It was 1982 the high/low point of preppy and I was the style’s poster child – I had more pastel polo shirts than Ralph Lauren, more pairs of Docksiders than a shoe store, more khakis than the Gap and countless pairs of argyle socks. It was a good thing I was 6’ 120lbs because with all the layers of shirts I would wear I would have looked like I was 300lbs.
Trust me this boy could pop a collar.
My friends decided it would be fun to take my prissy self to a country bar, The Richmond Hotel, just a little outside of Bangor. I thought I was going to a hotel bar, you know like the King Cole Bar at the St. Regis or at least the Tap Room at the Hotel B.
Not even close.
I walk into this place with 3 polo shirts on, pink, light green and baby blue, Khaki shorts, blue docksiders and reeking of Polo cologne. Everyone stopped; the place went silent except for the jukebox. My so called friends were rolling on the floor.
The Richmond Hotel is not really a hotel, it is not even a pretend hotel with fine dining, it did not have a cocktail menu, it did not have a food menu, it did have about 30 Harley’s parked in the lot.
So, I stood there for a second, my friend Sue, who was one badass chick realized that perhaps they could have warned me, came up behind me nuzzled my neck and moved me to the bar.

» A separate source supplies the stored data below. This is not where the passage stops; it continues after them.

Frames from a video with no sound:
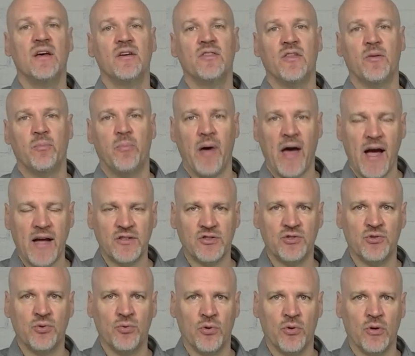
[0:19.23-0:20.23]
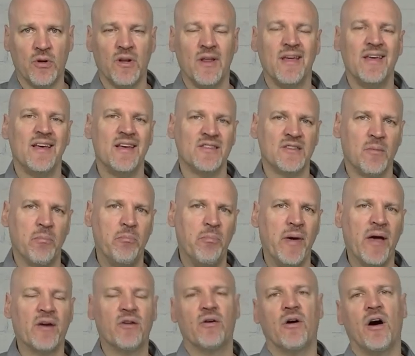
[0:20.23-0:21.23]
the patch tool is a
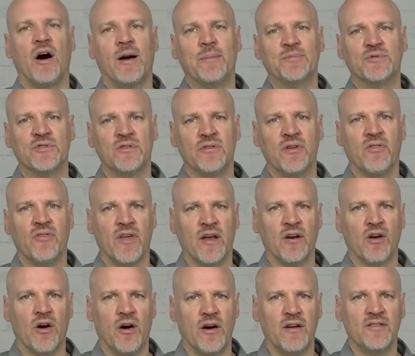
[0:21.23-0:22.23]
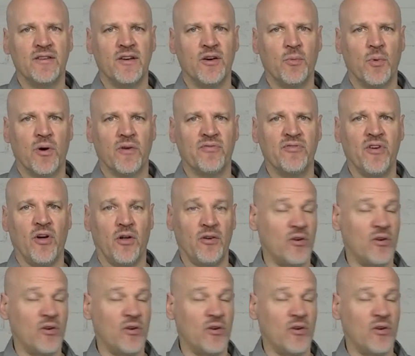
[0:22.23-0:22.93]
better option than content-aware fill.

All she said was “I’m sorry and do not order a gin and tonic or a Miller”. I ordered a draft beer and I turned two of my collars down.
I suspect I was not the first gay boy to enter the place but I was the most obvious one that evening. Apparently Dykes with Bikes were OK there as I would find out later.

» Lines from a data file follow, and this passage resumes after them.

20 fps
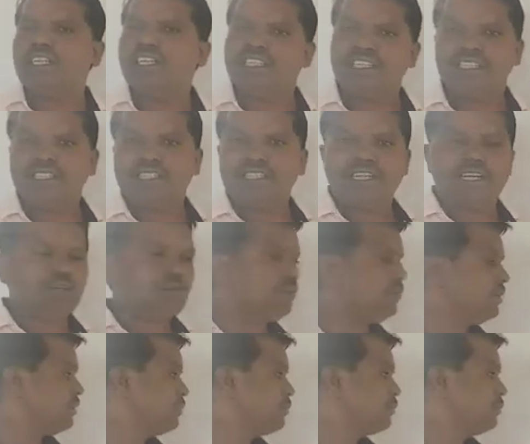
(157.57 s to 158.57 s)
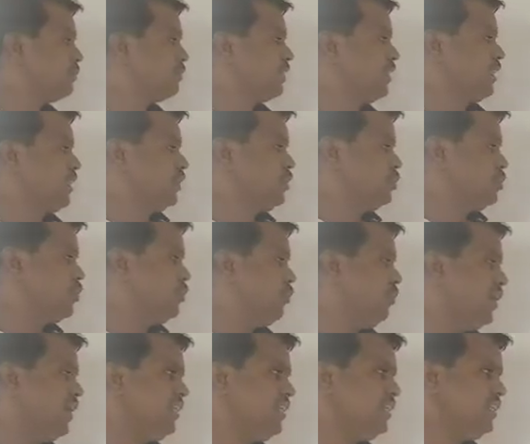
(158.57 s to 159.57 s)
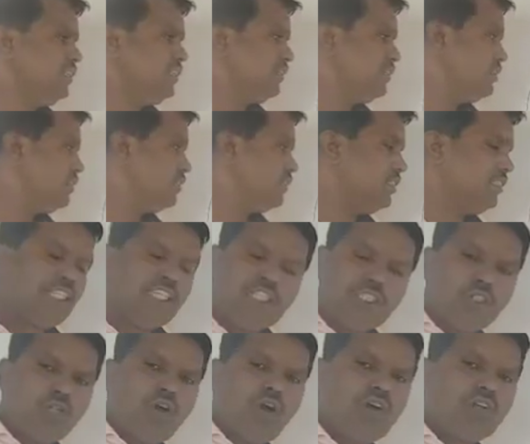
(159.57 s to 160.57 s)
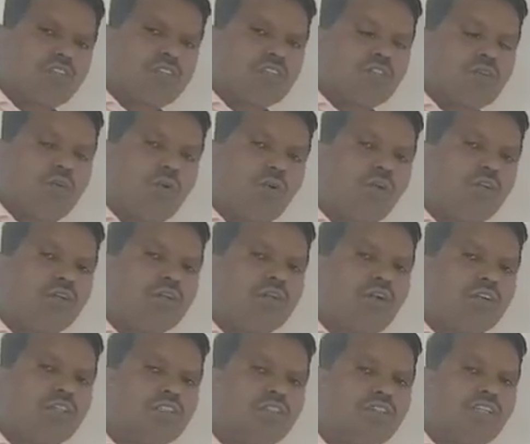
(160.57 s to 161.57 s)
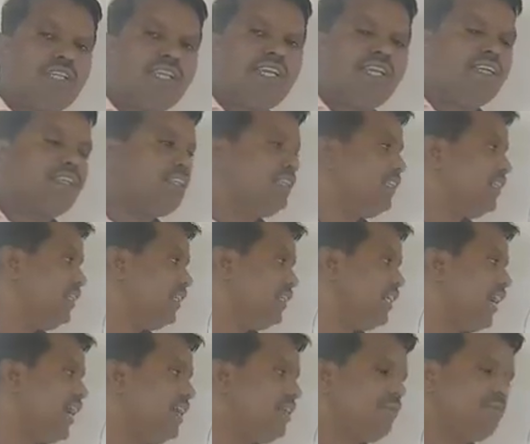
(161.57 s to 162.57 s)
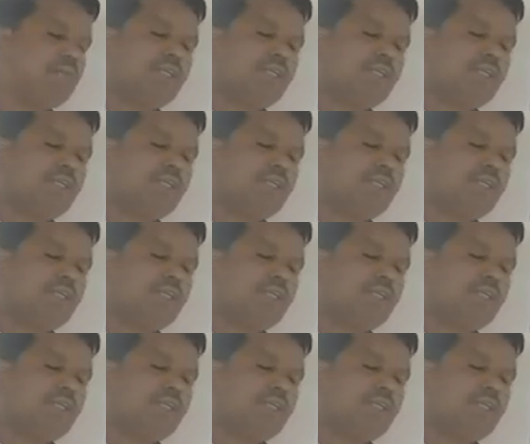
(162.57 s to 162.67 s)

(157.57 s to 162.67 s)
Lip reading: read that one. So when these rocks, old rocks will get the heat and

I love juke boxes and often spend more money on them than the bar and since tap beers were 35 cents it was not hard to do. Everyone was waiting for Donna Summer and I gave them every Rolling Stones song available.
A few beers later I was working the crowd, registering people to vote. Did anyone ever tap their beer bottle on another beer bottle and watch the bottom bottle over flow with foam? It was my ice breaker of the evening.
Near the end of the evening this rather husky woman in a leather vest and blue jeans tapped me on the shoulder. “Wanna go for a ride before last call?”
There we were a lesbian, a skinny gay boy and a Harley riding up and down the country roads spraying the Bangor suburbs with Polo by Ralph Lauren.
I woke up on one of my friend’s floor with the worst taste in my mouth I have ever had.